***** DATA SHOWN

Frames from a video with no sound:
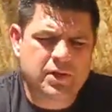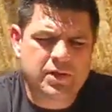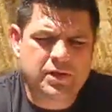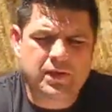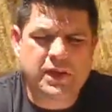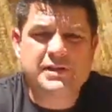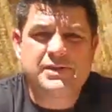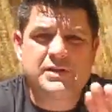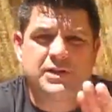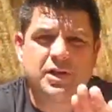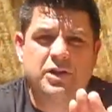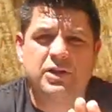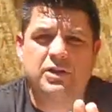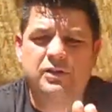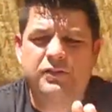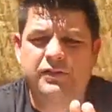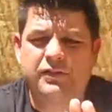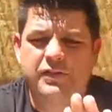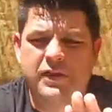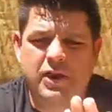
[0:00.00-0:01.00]
Let's start at
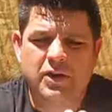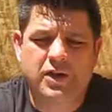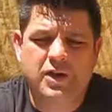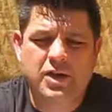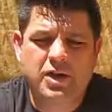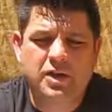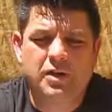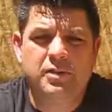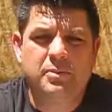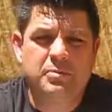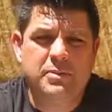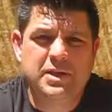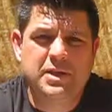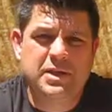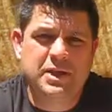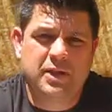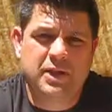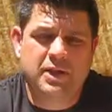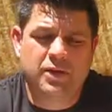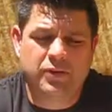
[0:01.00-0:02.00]
the very
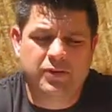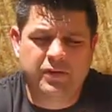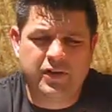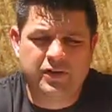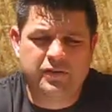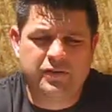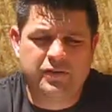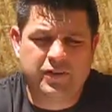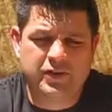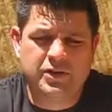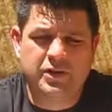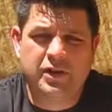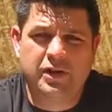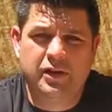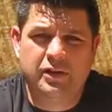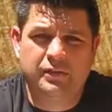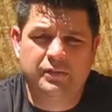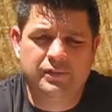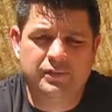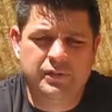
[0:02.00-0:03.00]
beginning or very front
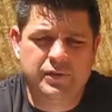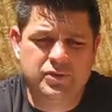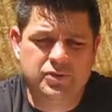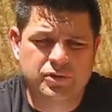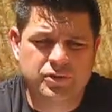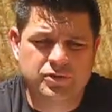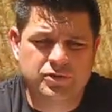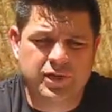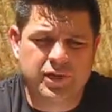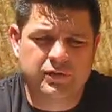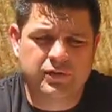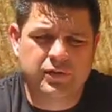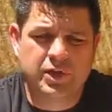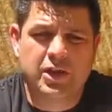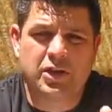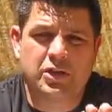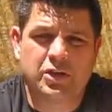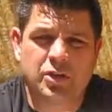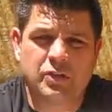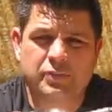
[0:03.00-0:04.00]
of the drill driver
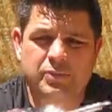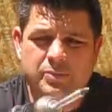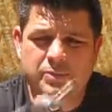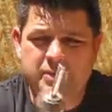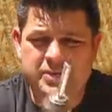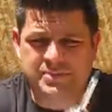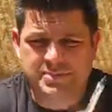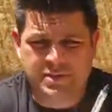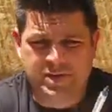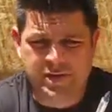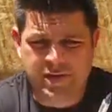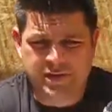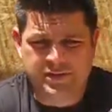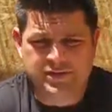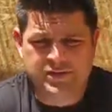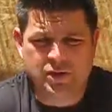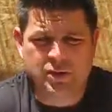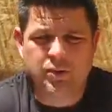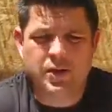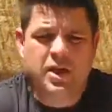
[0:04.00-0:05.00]
and go from this beginning.
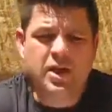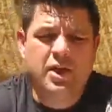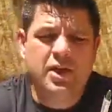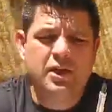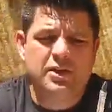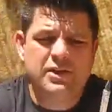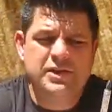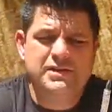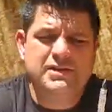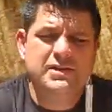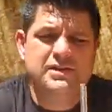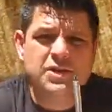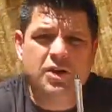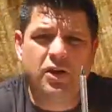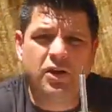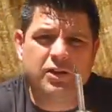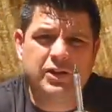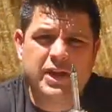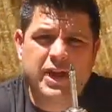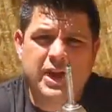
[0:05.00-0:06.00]
So this is
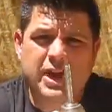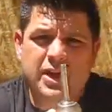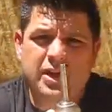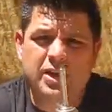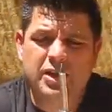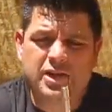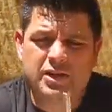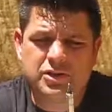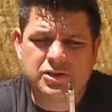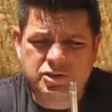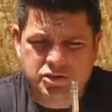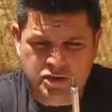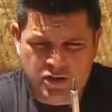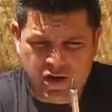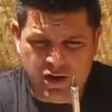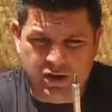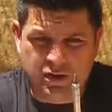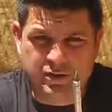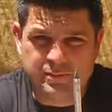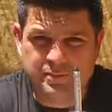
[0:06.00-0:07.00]
called a
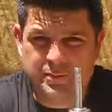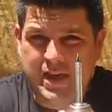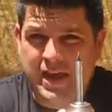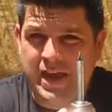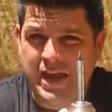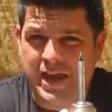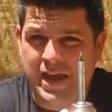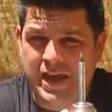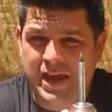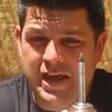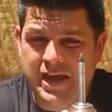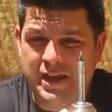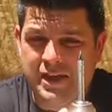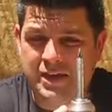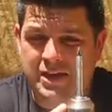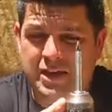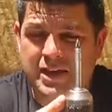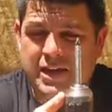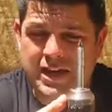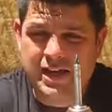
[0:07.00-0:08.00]
chuck, a
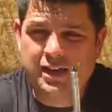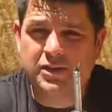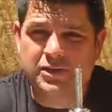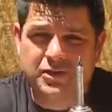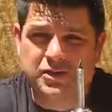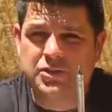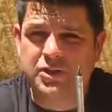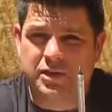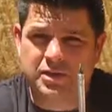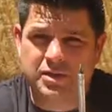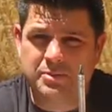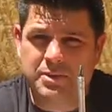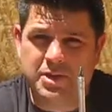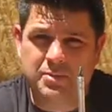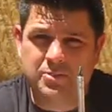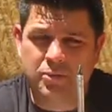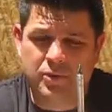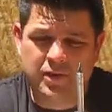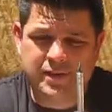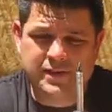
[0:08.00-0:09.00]
keyless chuck to be
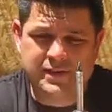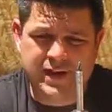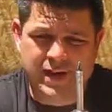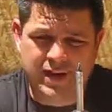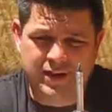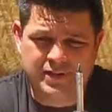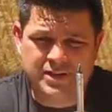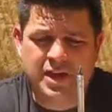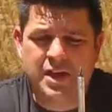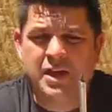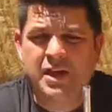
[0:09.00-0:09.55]
more exact.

**********

**EXERCISE INSTRUCTIONS:**
The required output is the lines from the one containing "[0:01.00-0:02.00]" through the end of the records above, reproduced exactly, with no pictures.

**PROBLEM SOLUTION:**
[0:01.00-0:02.00]
the very
[0:02.00-0:03.00]
beginning or very front
[0:03.00-0:04.00]
of the drill driver
[0:04.00-0:05.00]
and go from this beginning.
[0:05.00-0:06.00]
So this is
[0:06.00-0:07.00]
called a
[0:07.00-0:08.00]
chuck, a
[0:08.00-0:09.00]
keyless chuck to be
[0:09.00-0:09.55]
more exact.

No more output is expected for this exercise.